DATA LISTING:

───

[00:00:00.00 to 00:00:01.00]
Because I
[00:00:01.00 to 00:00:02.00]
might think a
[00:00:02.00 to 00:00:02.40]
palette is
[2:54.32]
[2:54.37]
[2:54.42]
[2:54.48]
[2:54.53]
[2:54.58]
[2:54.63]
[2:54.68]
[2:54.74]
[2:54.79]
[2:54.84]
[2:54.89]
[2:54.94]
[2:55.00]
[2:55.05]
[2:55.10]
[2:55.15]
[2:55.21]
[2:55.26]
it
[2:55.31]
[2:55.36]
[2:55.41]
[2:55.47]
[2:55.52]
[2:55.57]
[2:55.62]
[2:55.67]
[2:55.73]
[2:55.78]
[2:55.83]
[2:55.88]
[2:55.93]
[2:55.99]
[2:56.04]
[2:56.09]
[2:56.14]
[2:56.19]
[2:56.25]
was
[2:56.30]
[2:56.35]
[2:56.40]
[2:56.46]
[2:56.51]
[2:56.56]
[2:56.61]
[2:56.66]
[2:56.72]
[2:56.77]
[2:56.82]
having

───

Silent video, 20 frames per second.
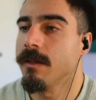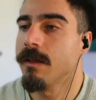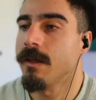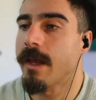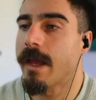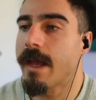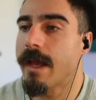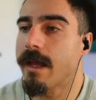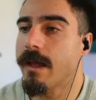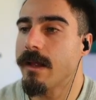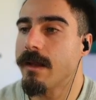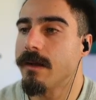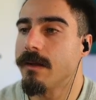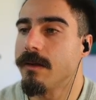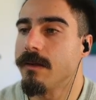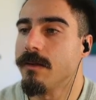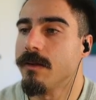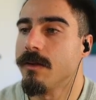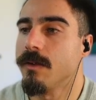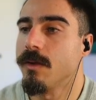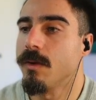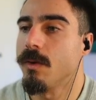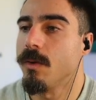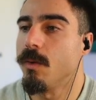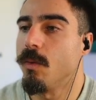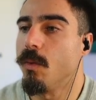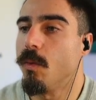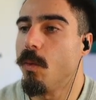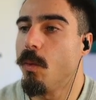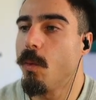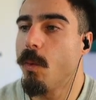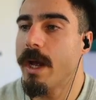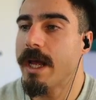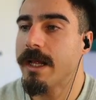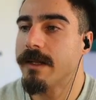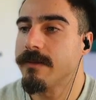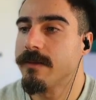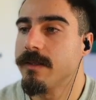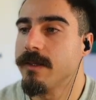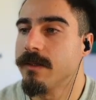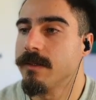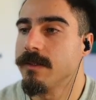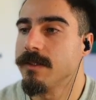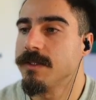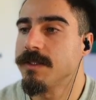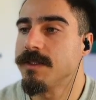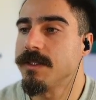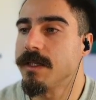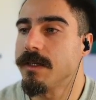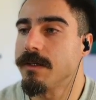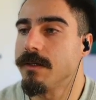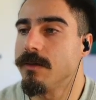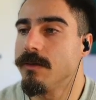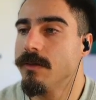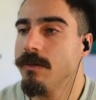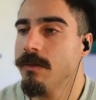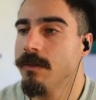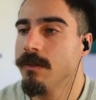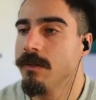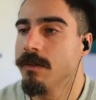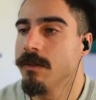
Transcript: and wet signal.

───

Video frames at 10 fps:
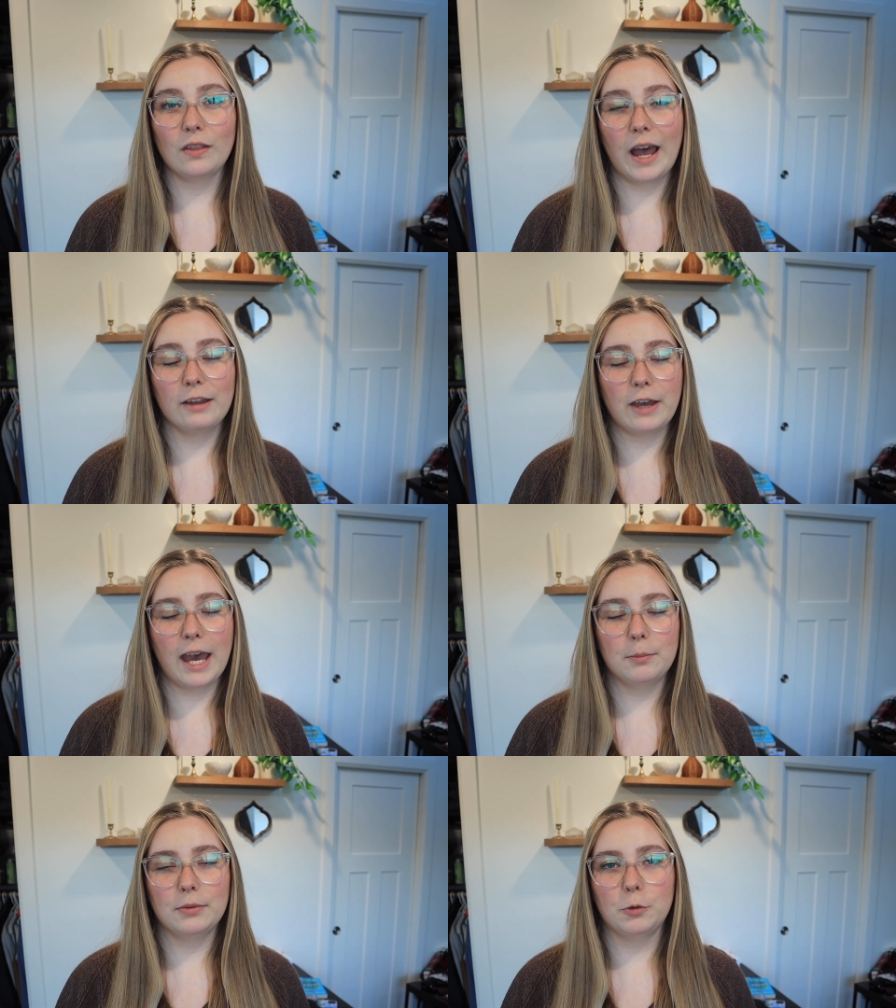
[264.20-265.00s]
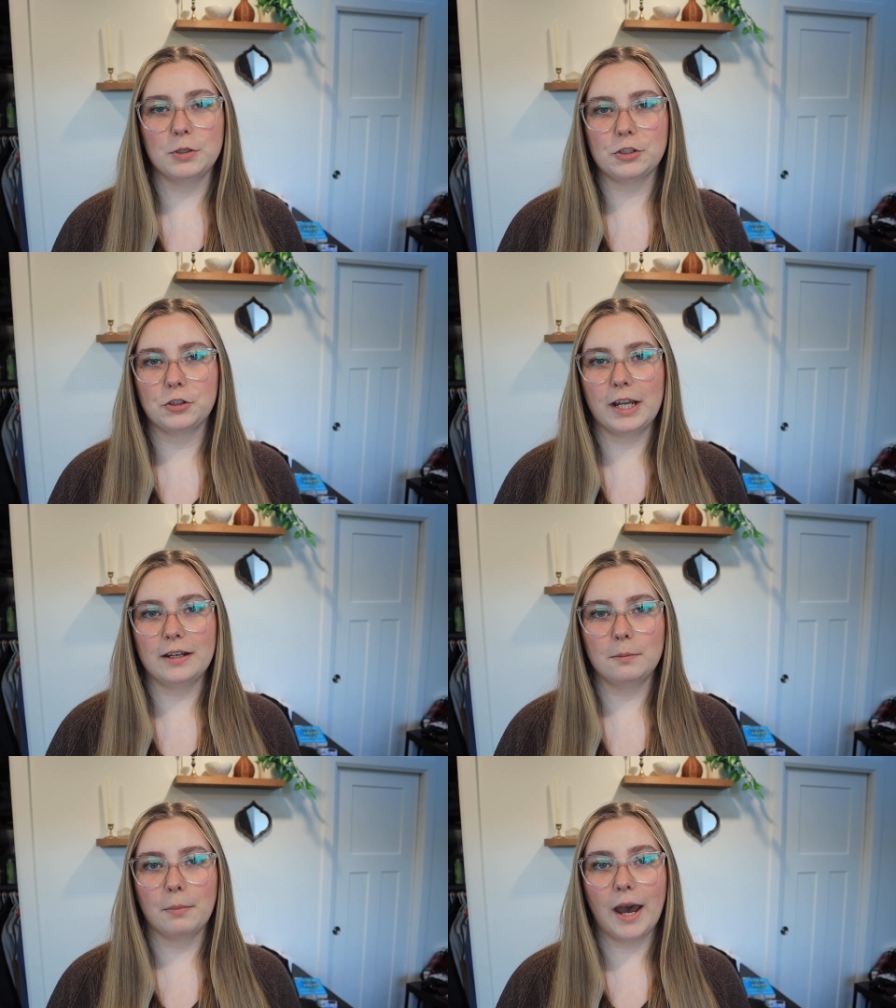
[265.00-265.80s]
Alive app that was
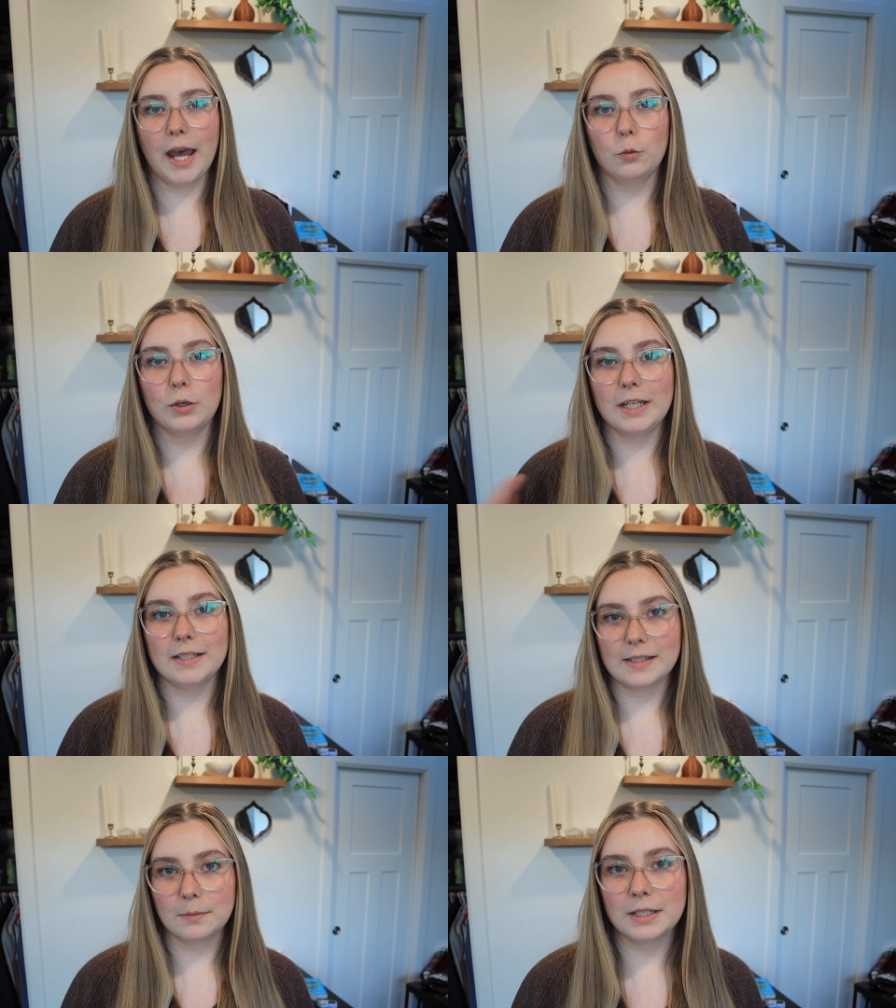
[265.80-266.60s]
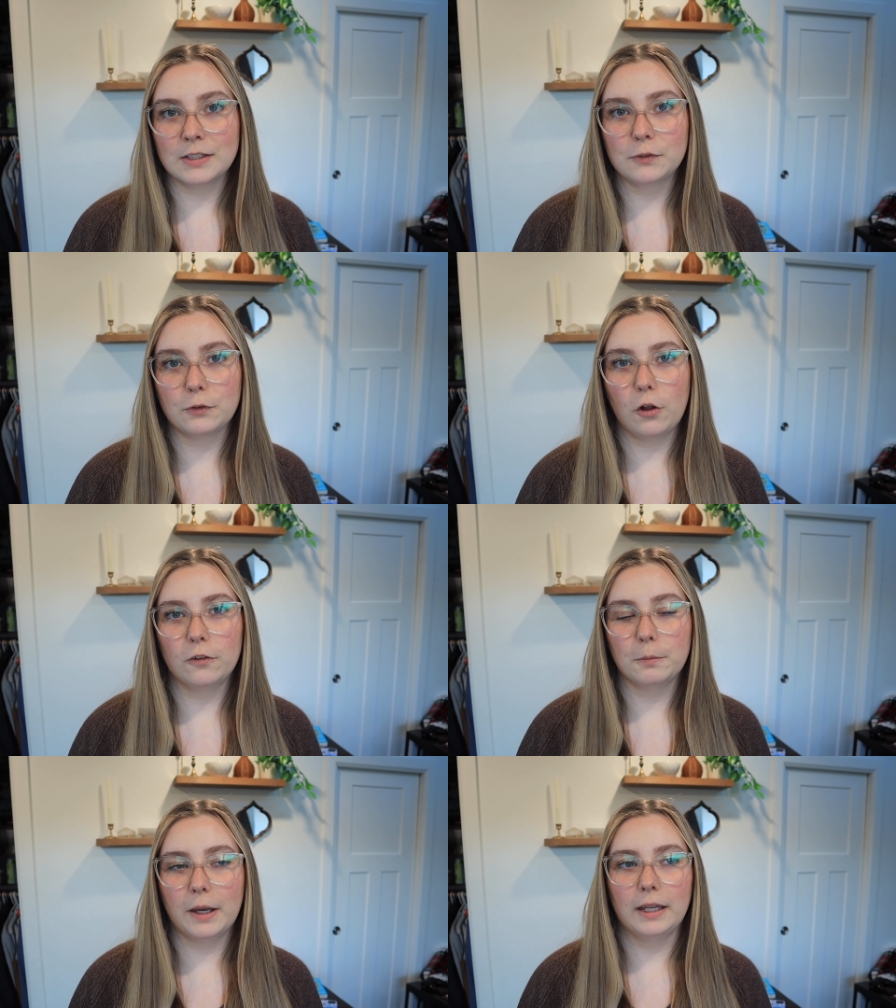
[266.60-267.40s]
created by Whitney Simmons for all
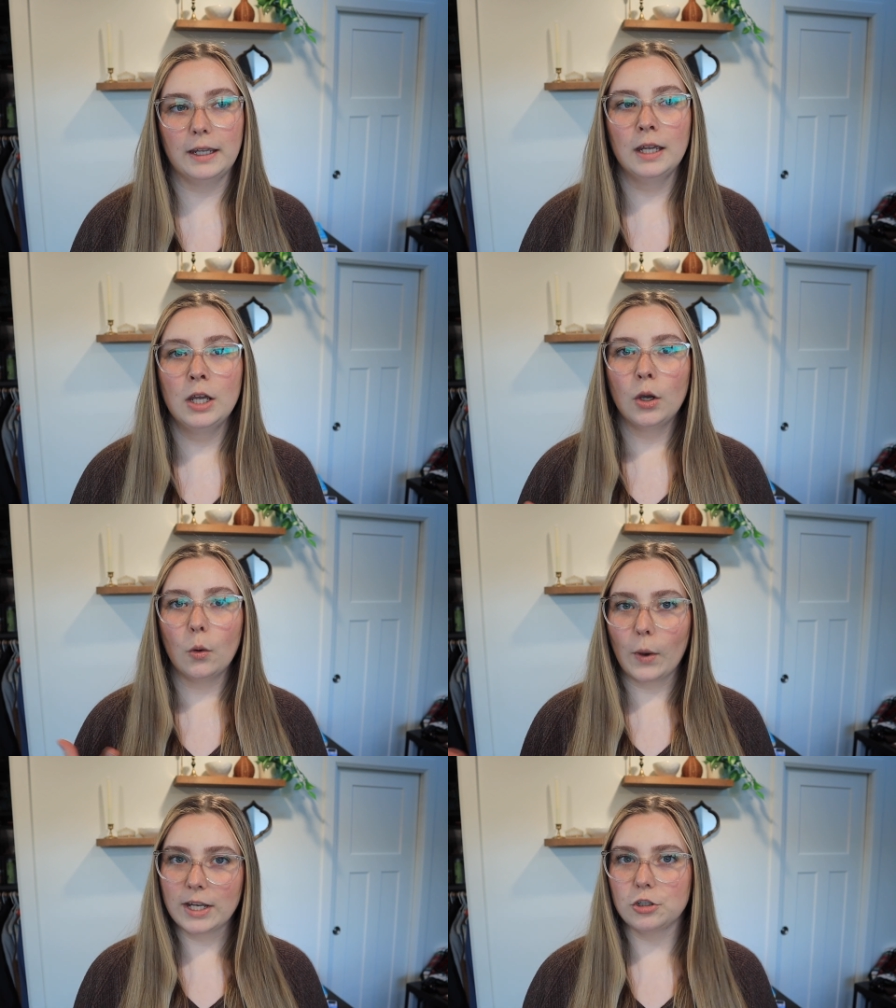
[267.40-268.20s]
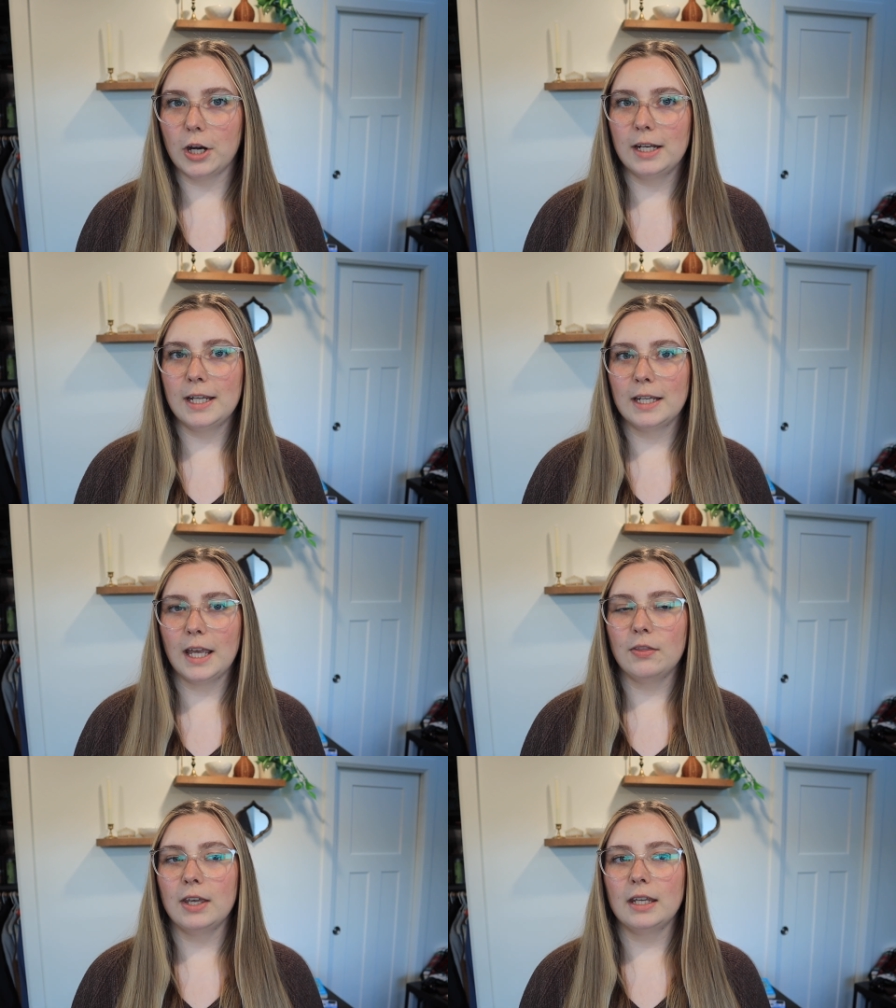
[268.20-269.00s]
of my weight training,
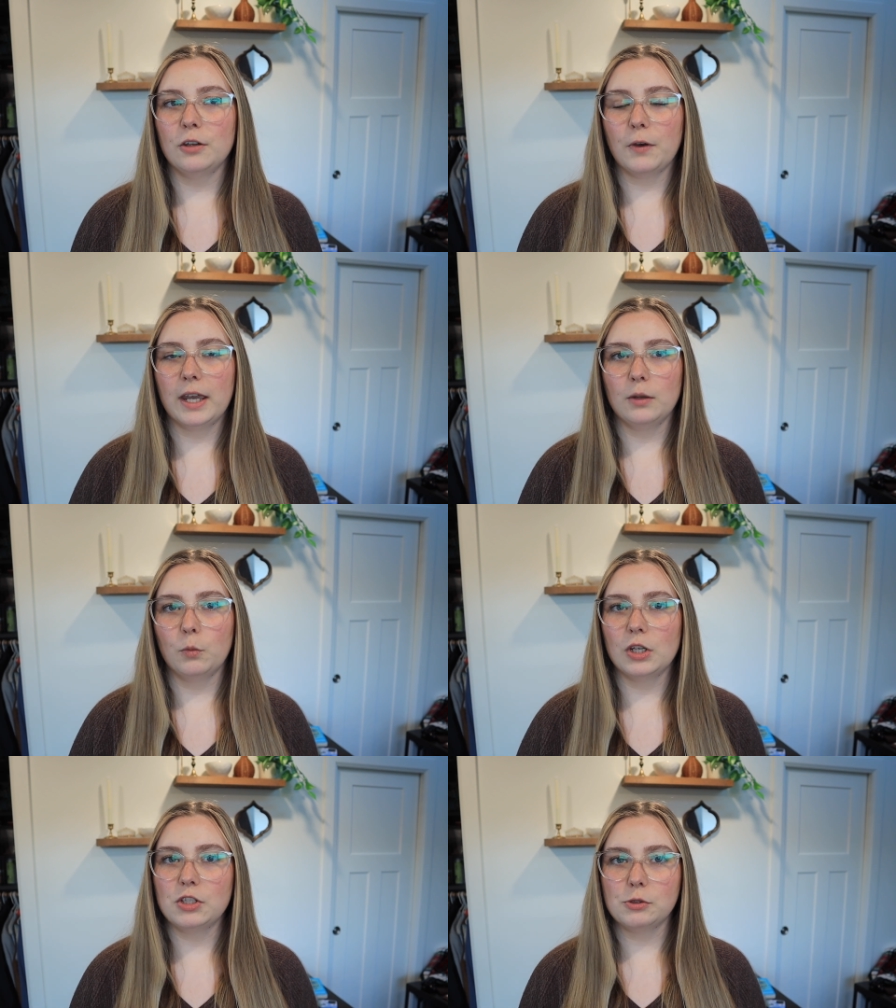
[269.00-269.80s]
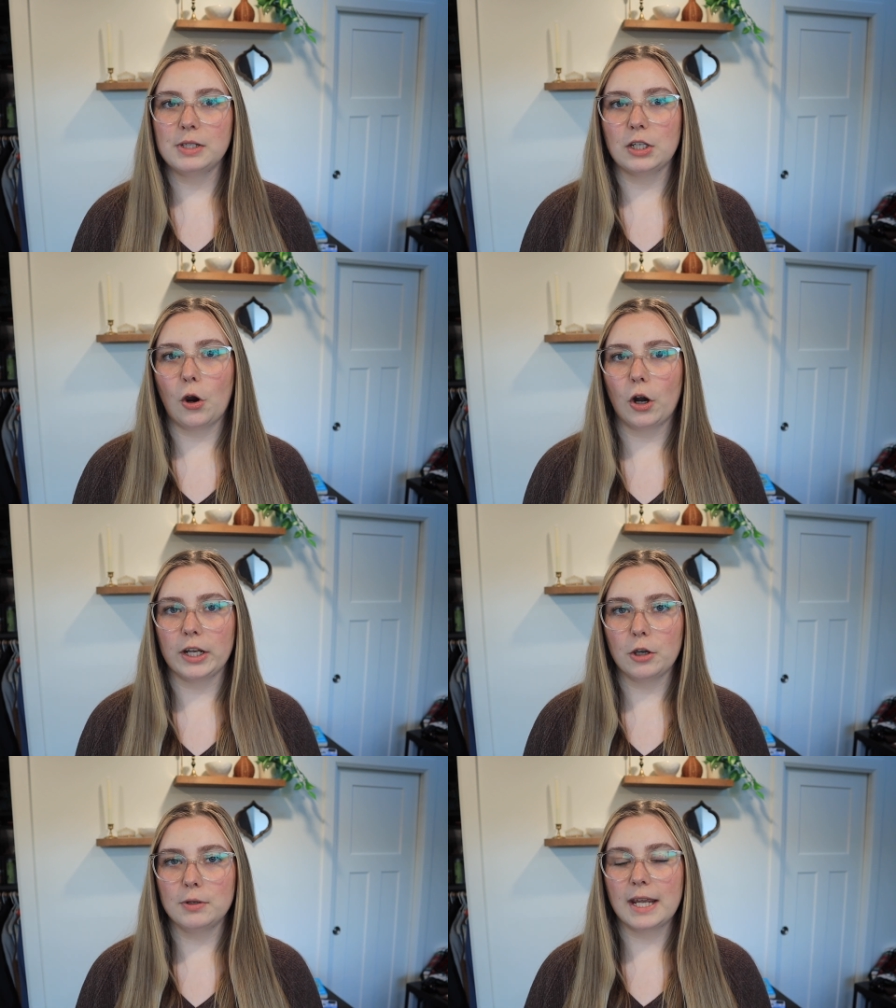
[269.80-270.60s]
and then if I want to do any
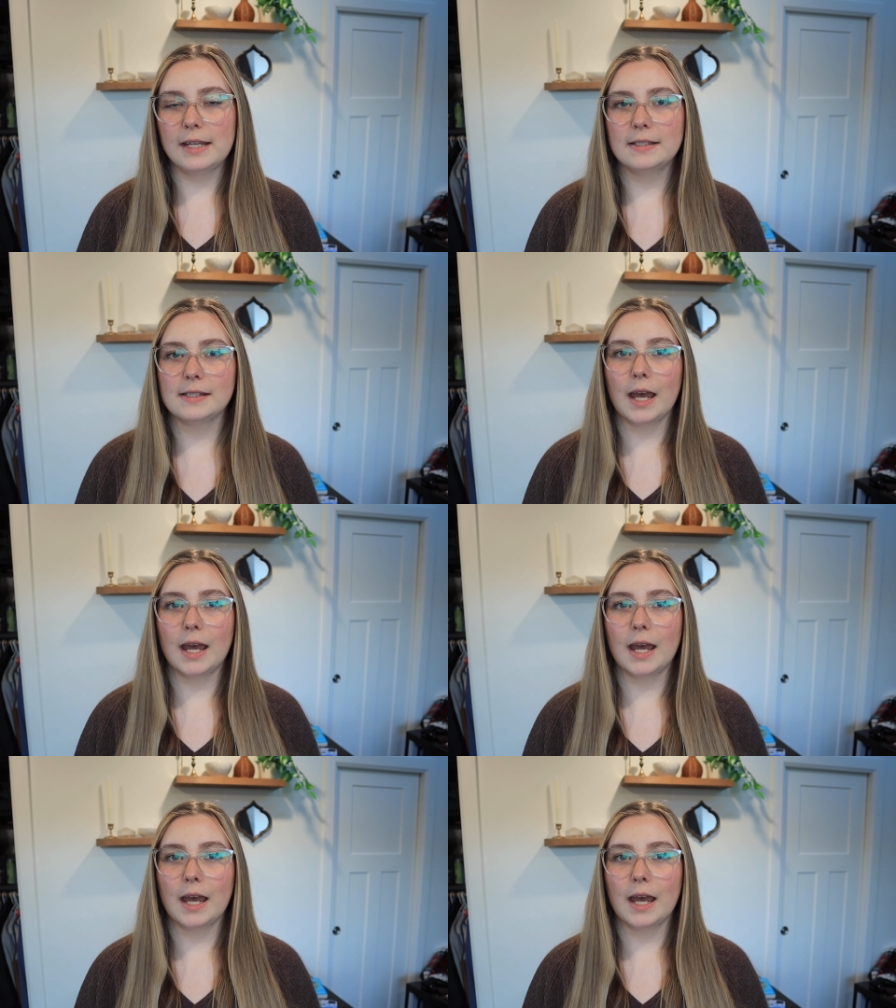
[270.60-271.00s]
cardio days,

───

TASK DIRECTIONS: Scan the entries above for the word "frames" and collect each line holding it.

ANSWER BELOW:
Silent video, 20 frames per second.
Video frames at 10 fps:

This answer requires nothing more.